Monday, September 16, 2013

How to Make a Diper Change a Breeze

How to Make a Diper Change a Breeze
Just because changing diapers is a chore doesn’t mean it can’t be easy. Whether you’re changing a newborn’s diaper ten times a day or wrestling your three-year-old into disposable training pants, here are six ways to make toddler or baby diapering a change for the better.

 Man your stations. Set up stations for diaper changes throughout your house so you’re not running up and down the stairs to your child’s room to retrieve a diaper or to locate the diaper-rash cream when it’s time for a change. At each station have diapers, wipes, and cream within arm’s reach for easy diaper changing.

 Distract your little darling. No one needs to tell you that babies and toddlers are antsy — especially when it’s time for them to lie still for diaper changes. To have an easy diaper changing experience, keep her occupied while you’re doing your business. Sing songs, install a mobile over the changing table, shake a rattle, play peekaboo, or hand her a special toy or book saved for diapering time. All these distractions are sure to make for easy diaper changing, keeping her from wiggling away from you while you’re mid-change.
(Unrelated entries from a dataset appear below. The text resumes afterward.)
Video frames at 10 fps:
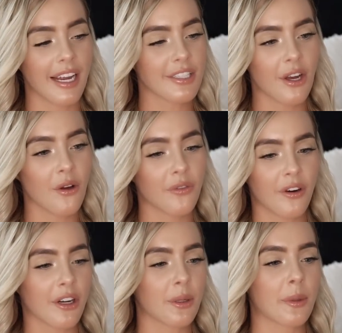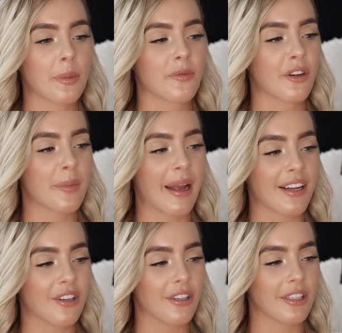I don't fart or burp in front of
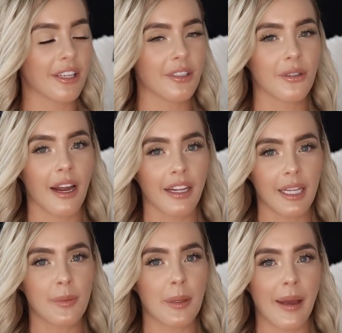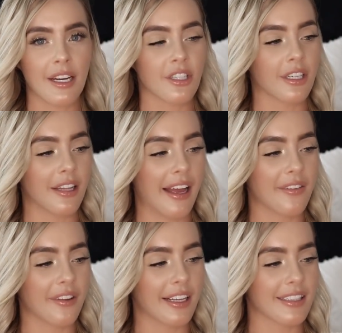Michael. You, you got to keep the magic
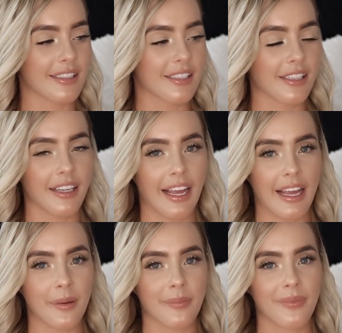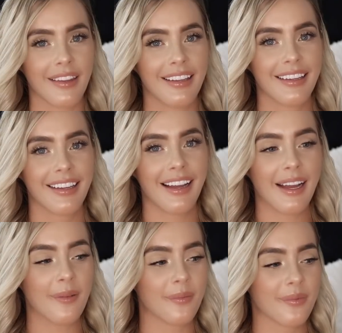alive. Like it's still a game.
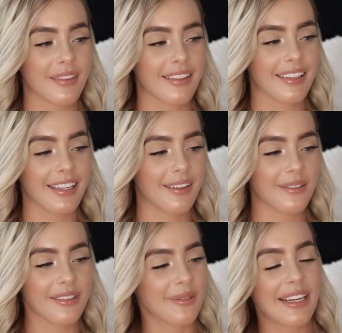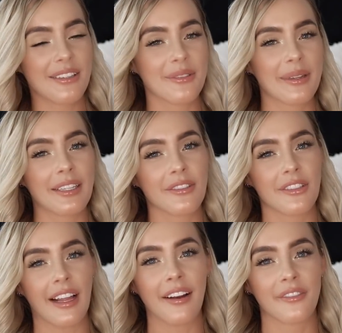Um, we don't we don't
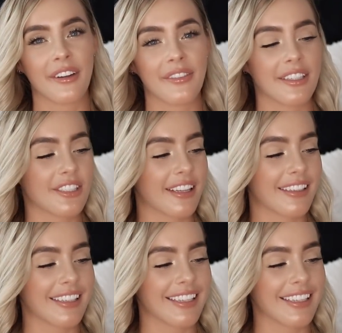do that in front of each other.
 Get down to the down and dirty. First, wash your hands (always — you don’t know what you were touching last, whether a jalapeño or a harsh detergent). Then, instead of whisking away the dirty diaper immediately, use it to help swipe off as much poop as possible before turning to the wipes. If you’re changing a newborn, use cotton balls or a washcloth dipped in lukewarm water instead (it’ll be gentler on your infant’s sensitive skin). When cleaning your baby’s bottom (especially a girl’s), be sure to wipe from front to back to avoid spreading germs. Clean the creases between your child’s legs and buttocks to remove all traces of poop and pee. Pat your baby’s bottom with a soft cloth or towel until it’s completely dry (before you slather on cream or ointment to help prevent diaper rash). And because it’s a dirty job (and you’re the one doing it), don’t forget to wash your hands. Keep her safe. If diaper changes are happening on a changing table, use the safety straps to buckle your child in — even newborns who can’t roll over can stretch and fall off the table’s surface. But don’t rely on the straps to keep your baby secure; you’ll still need to keep a constant eye on her (don’t think you can turn your back even for a second).

Change the scene. If your older baby’s pitching a fit at every one of her diaper changes, ditch the table and try a new location — the bed, the bathroom, even the floor. Put a pad or thick towel down to protect the surface (just be careful — a towel isn’t waterproof). She may just be balking at the idea of being strapped in.

Be prepared for anything. When you’re changing a boy’s diaper, always place a cloth over his penis to prevent an unintentional spray (hitting you or the wall!). Another word to the wise: Be sure your baby has finished pooping before you replace a dirty diaper (and waste a clean one).